Your instructions
Transcribe the data underneath exactly. No images belong in your version.
[[ Supplied records open ]]
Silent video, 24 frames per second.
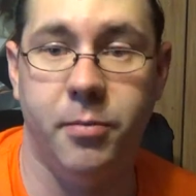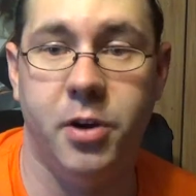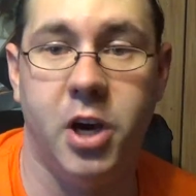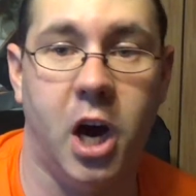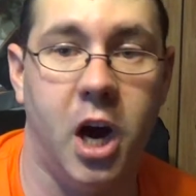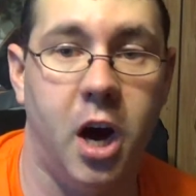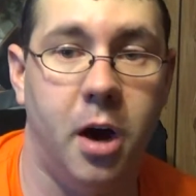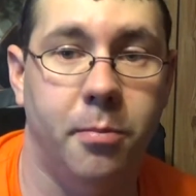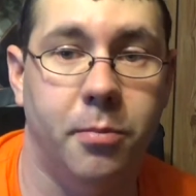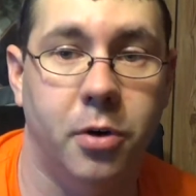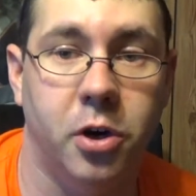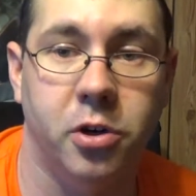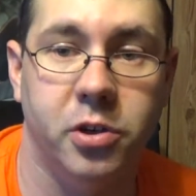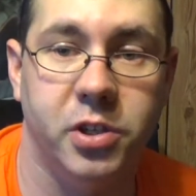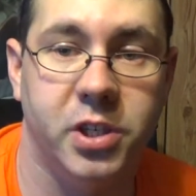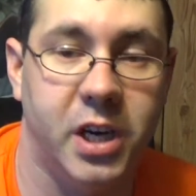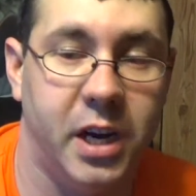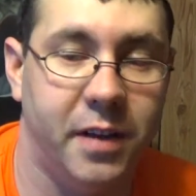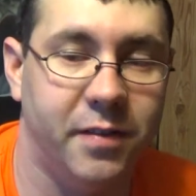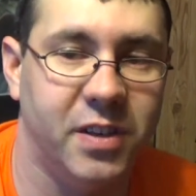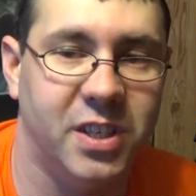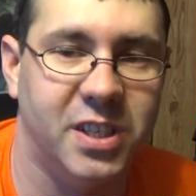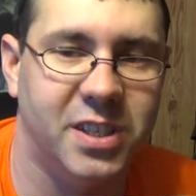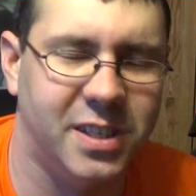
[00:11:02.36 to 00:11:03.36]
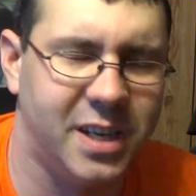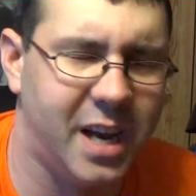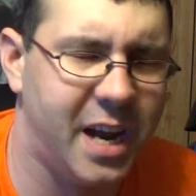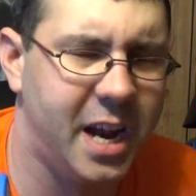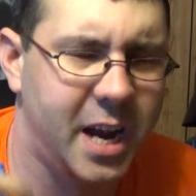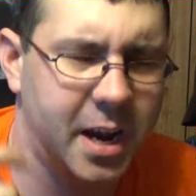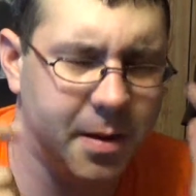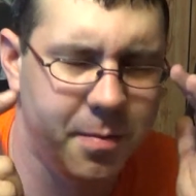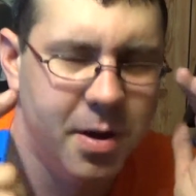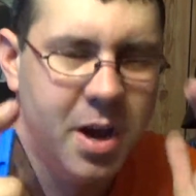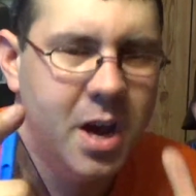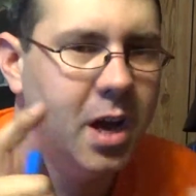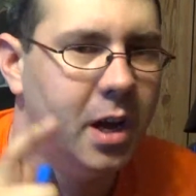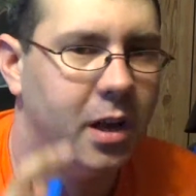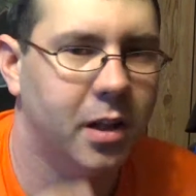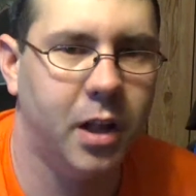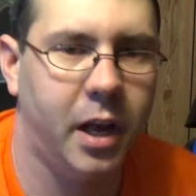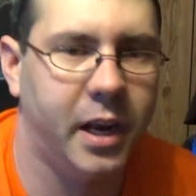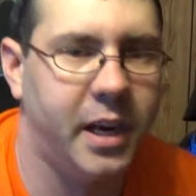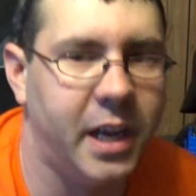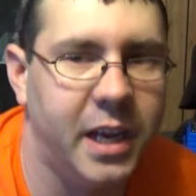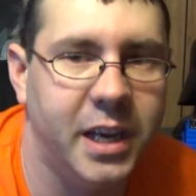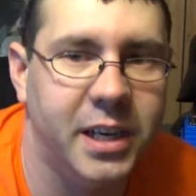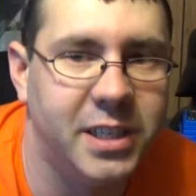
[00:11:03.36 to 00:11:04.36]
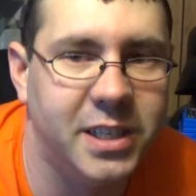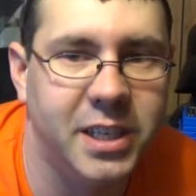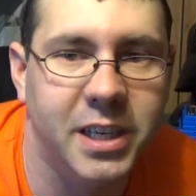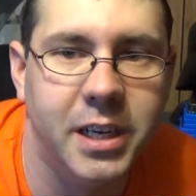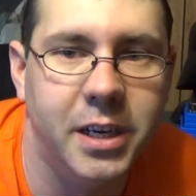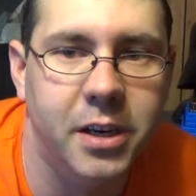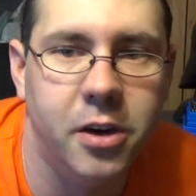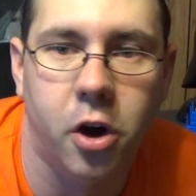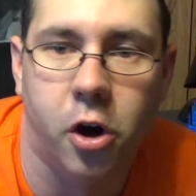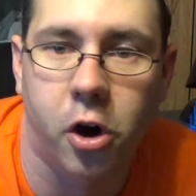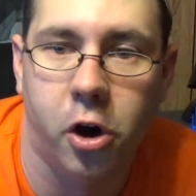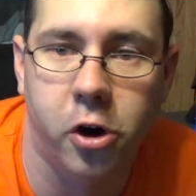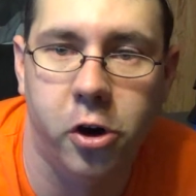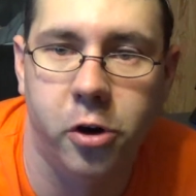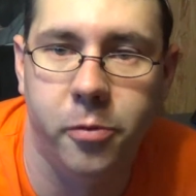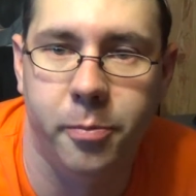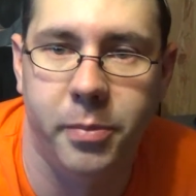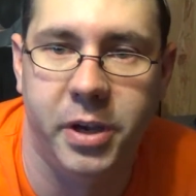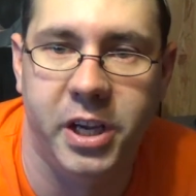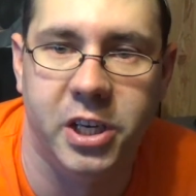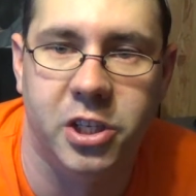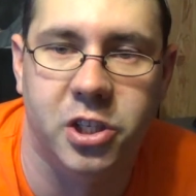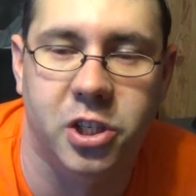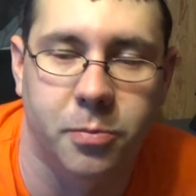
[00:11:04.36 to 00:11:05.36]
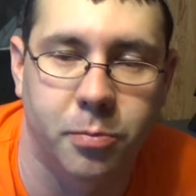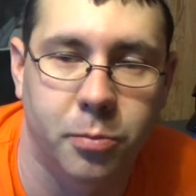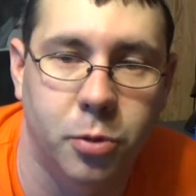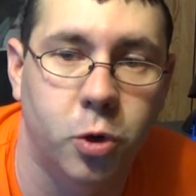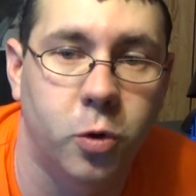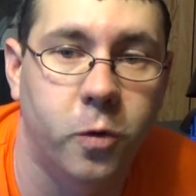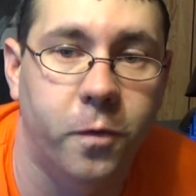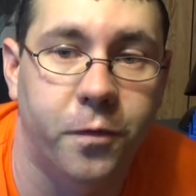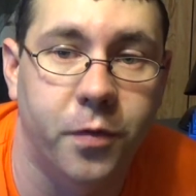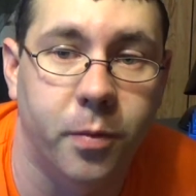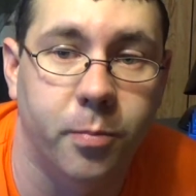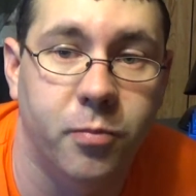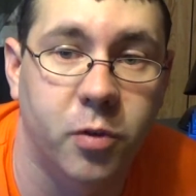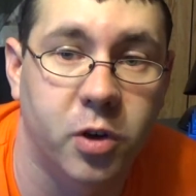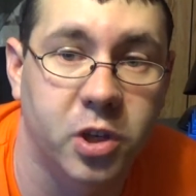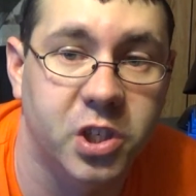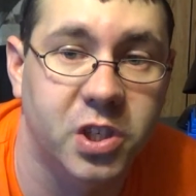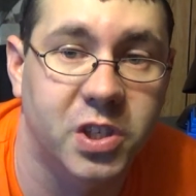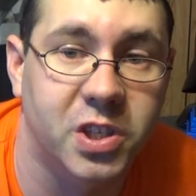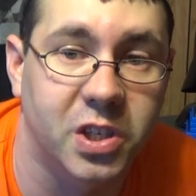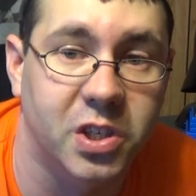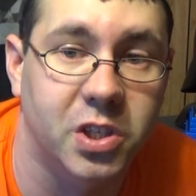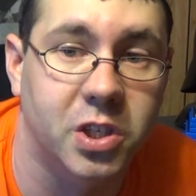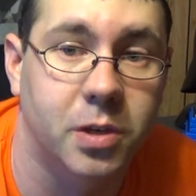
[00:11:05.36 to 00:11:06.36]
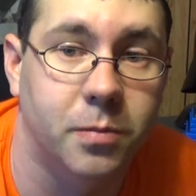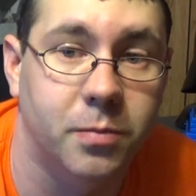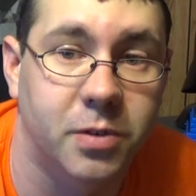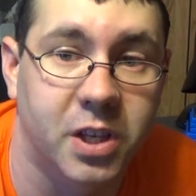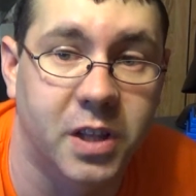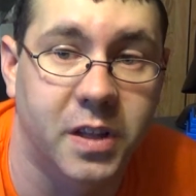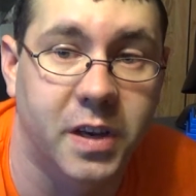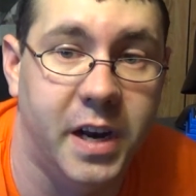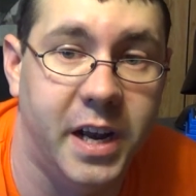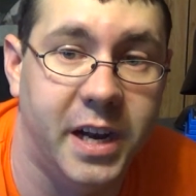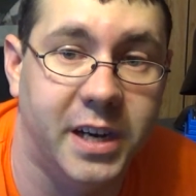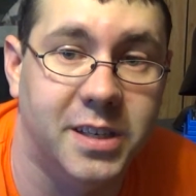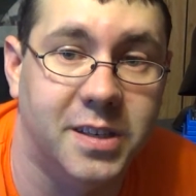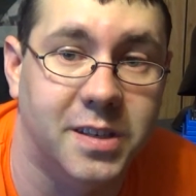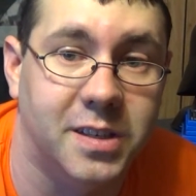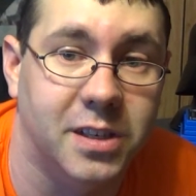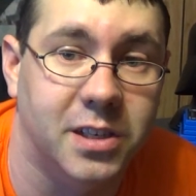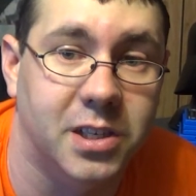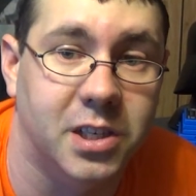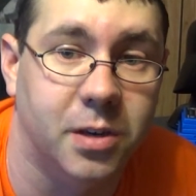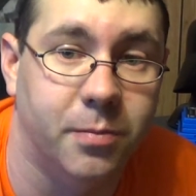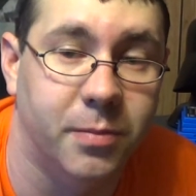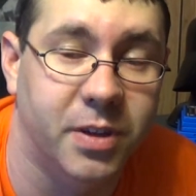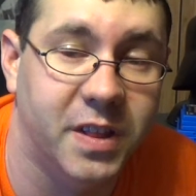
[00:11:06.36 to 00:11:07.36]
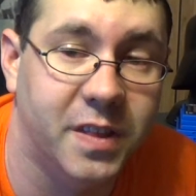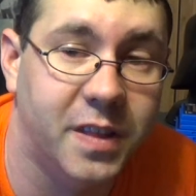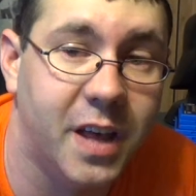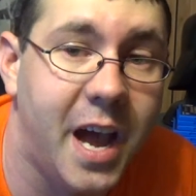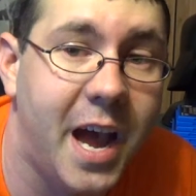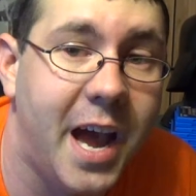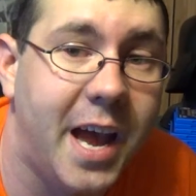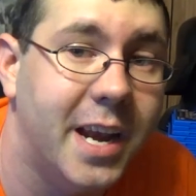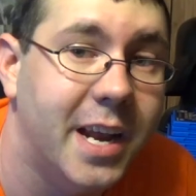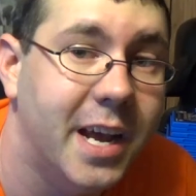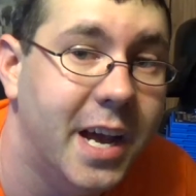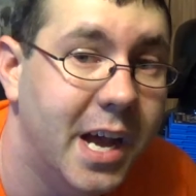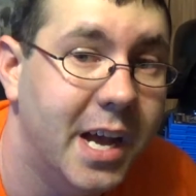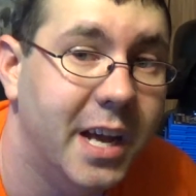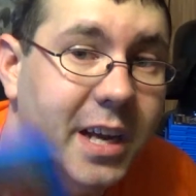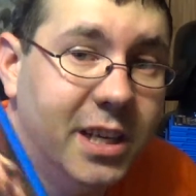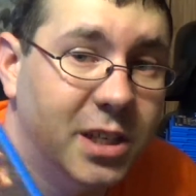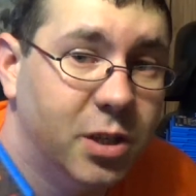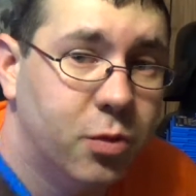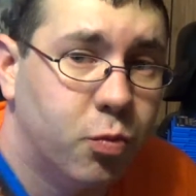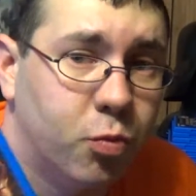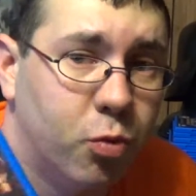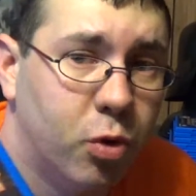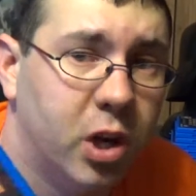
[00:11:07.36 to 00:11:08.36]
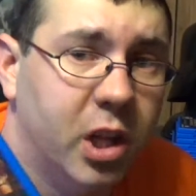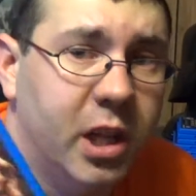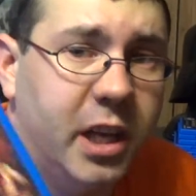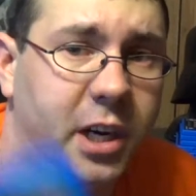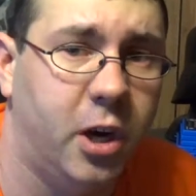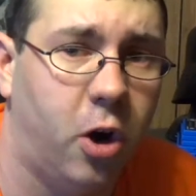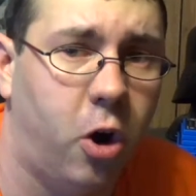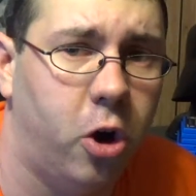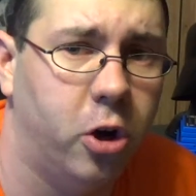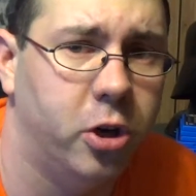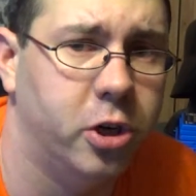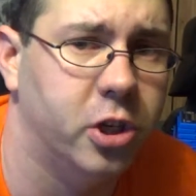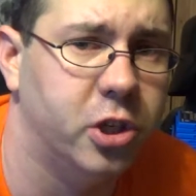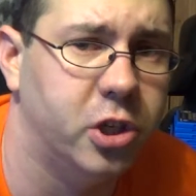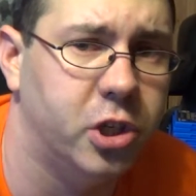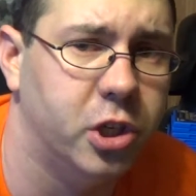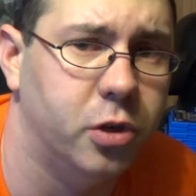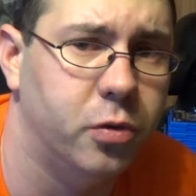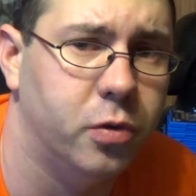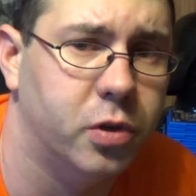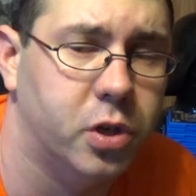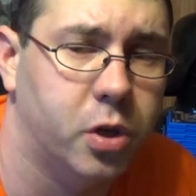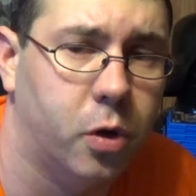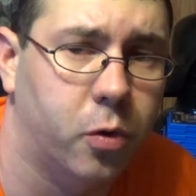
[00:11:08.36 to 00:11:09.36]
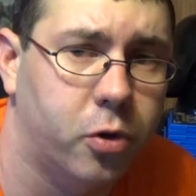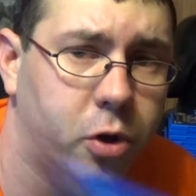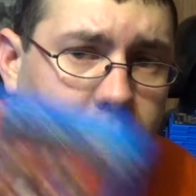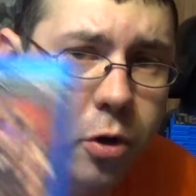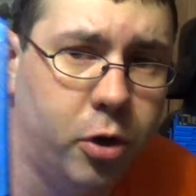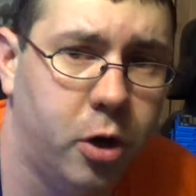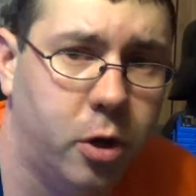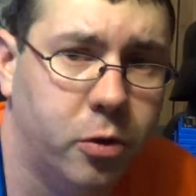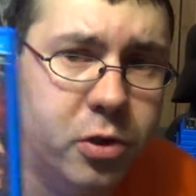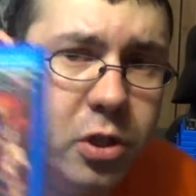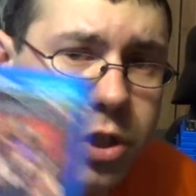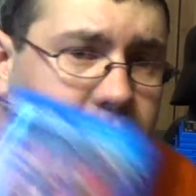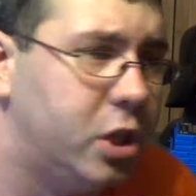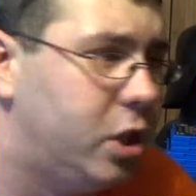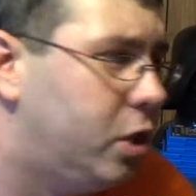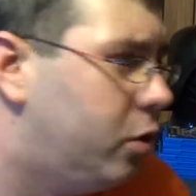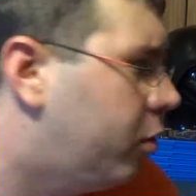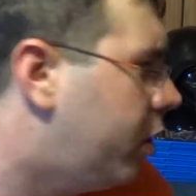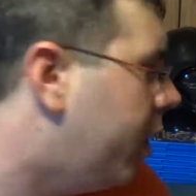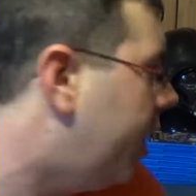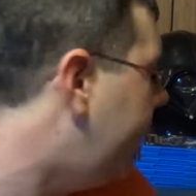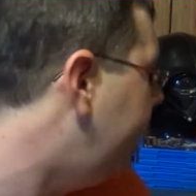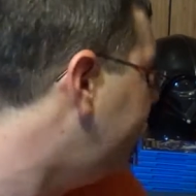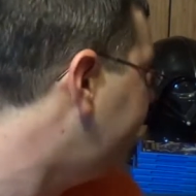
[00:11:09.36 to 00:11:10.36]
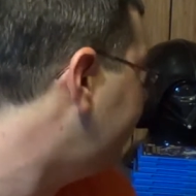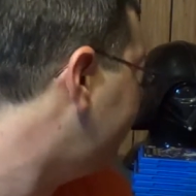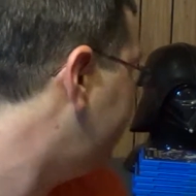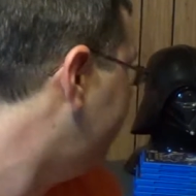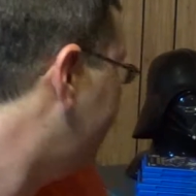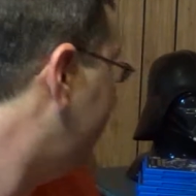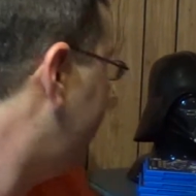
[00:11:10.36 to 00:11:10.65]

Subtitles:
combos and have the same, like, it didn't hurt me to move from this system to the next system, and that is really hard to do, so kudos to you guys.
[[ Supplied records closed ]]
Response
Silent video, 24 frames per second.
[00:11:02.36 to 00:11:03.36]
[00:11:03.36 to 00:11:04.36]
[00:11:04.36 to 00:11:05.36]
[00:11:05.36 to 00:11:06.36]
[00:11:06.36 to 00:11:07.36]
[00:11:07.36 to 00:11:08.36]
[00:11:08.36 to 00:11:09.36]
[00:11:09.36 to 00:11:10.36]
[00:11:10.36 to 00:11:10.65]

Subtitles:
combos and have the same, like, it didn't hurt me to move from this system to the next system, and that is really hard to do, so kudos to you guys.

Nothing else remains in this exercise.